Porteremo con noi i ricordi, quelli meno belli ci insegneranno ad apprezzare quelli belli.
Non c’è niente che come un profumo o una canzone riesca a risvegliare un ricordo.
Il distruttore che chiamiamo Tempo, veste d’un sottile velo che al suo seguito trascina i ricordi. Guardiamo per un istante attraverso quel velo: nulla è mai perduto finché, anche se in un ricordo, qualcuno ti resta nel cuore.
I ricordi devono rimanere tali, non permettere mai che si leghino con il presente diventerebbero ossessioni.
Puoi dimenticare i ricordi ma non le persone. Quelle ti si appiccicano agli occhi, come sabbia sulle mani.
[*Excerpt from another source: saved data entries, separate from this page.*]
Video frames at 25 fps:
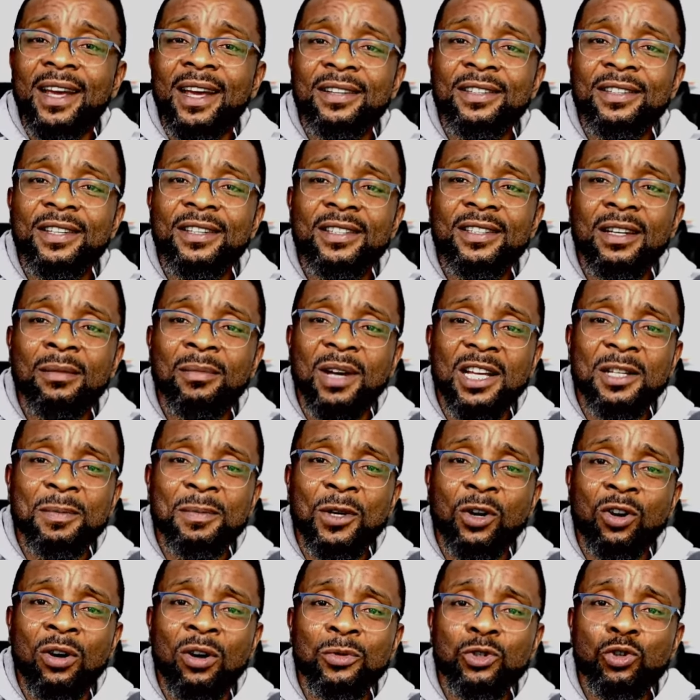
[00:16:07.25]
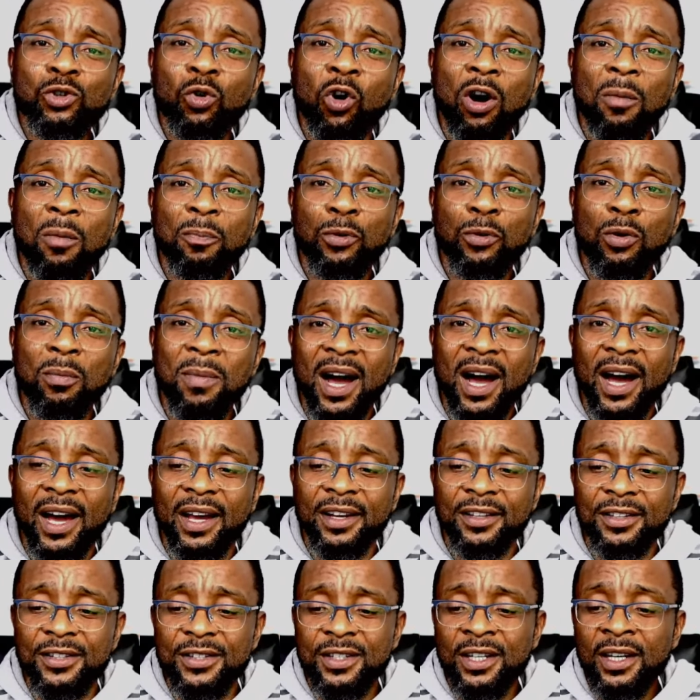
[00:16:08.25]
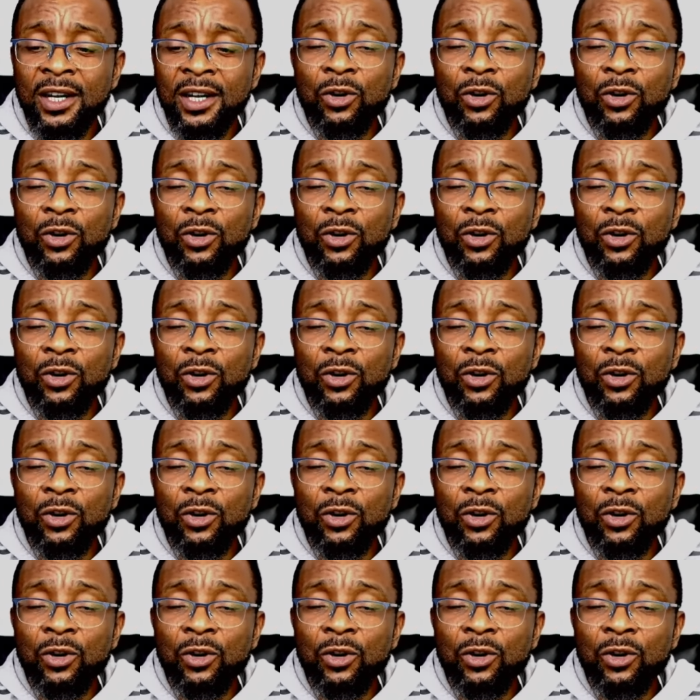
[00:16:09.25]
system has become so compromised,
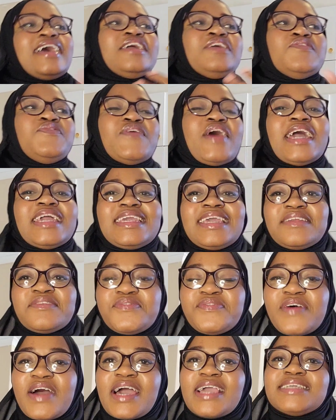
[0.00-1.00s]
If I can
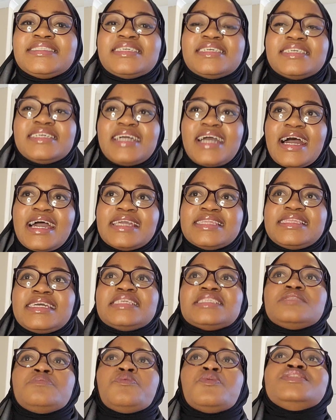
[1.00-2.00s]
find a guy
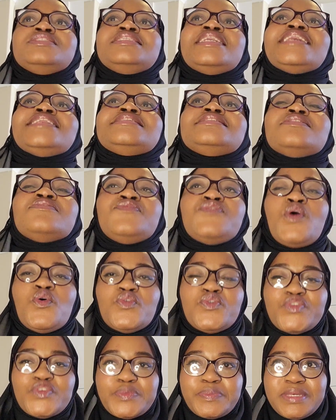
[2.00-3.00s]
that is protective
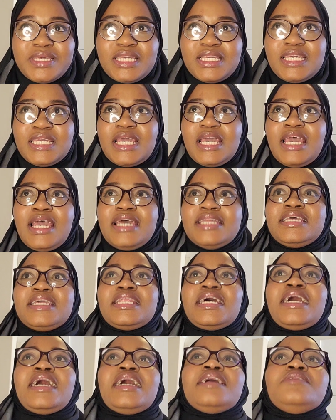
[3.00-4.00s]
over me,
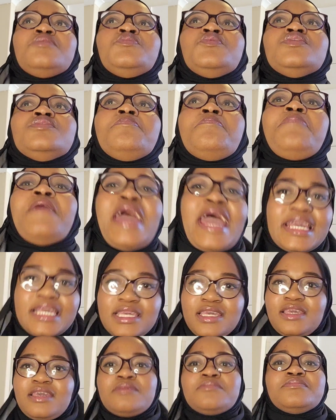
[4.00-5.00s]
then I will bag
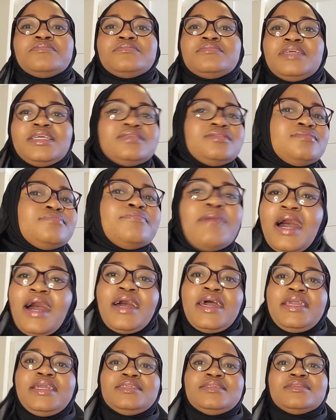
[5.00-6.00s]
him. He's
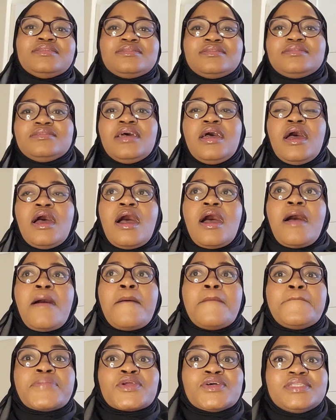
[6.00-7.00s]
mine.
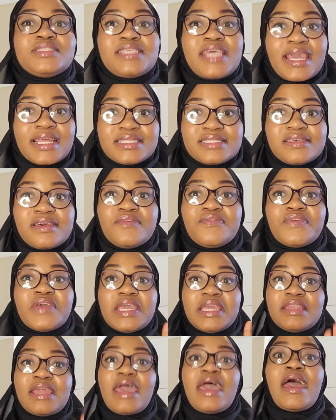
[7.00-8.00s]
Protective
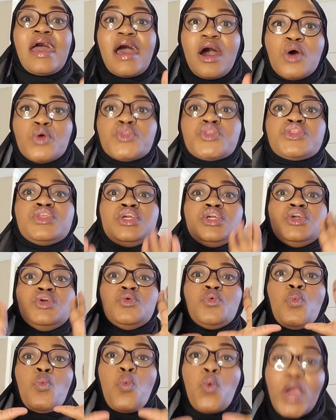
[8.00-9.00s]
in a healthy
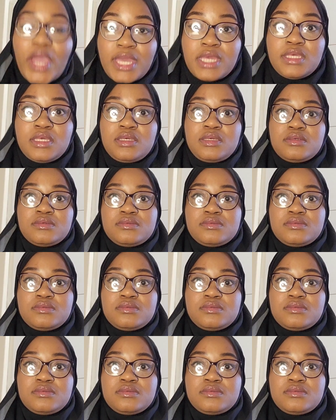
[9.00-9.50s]
way.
Il pittore osserva una valle in piena fioritura primaverile, inizia a tracciare i contorni, mescola i colori per realizzare la sua tela. Un temporale inaspettato muta i colori pur lasciando nitidi i contorni della valle. Il punto di vista del pittore cambia, ma la sua memoria ricorda ancora i colori prima della tempesta. Cosa pensi che dipingerà il pittore?
C’è chi pensa che non si ricordino le parole scritte, lette, dette. Io ricordo tutto, anche ciò che può sfuggire a molti. Ricordo decisioni prese molto tempo prima di permettere alla bocca di dirle. Ricordo attimi ed il calore del sole sulla pelle.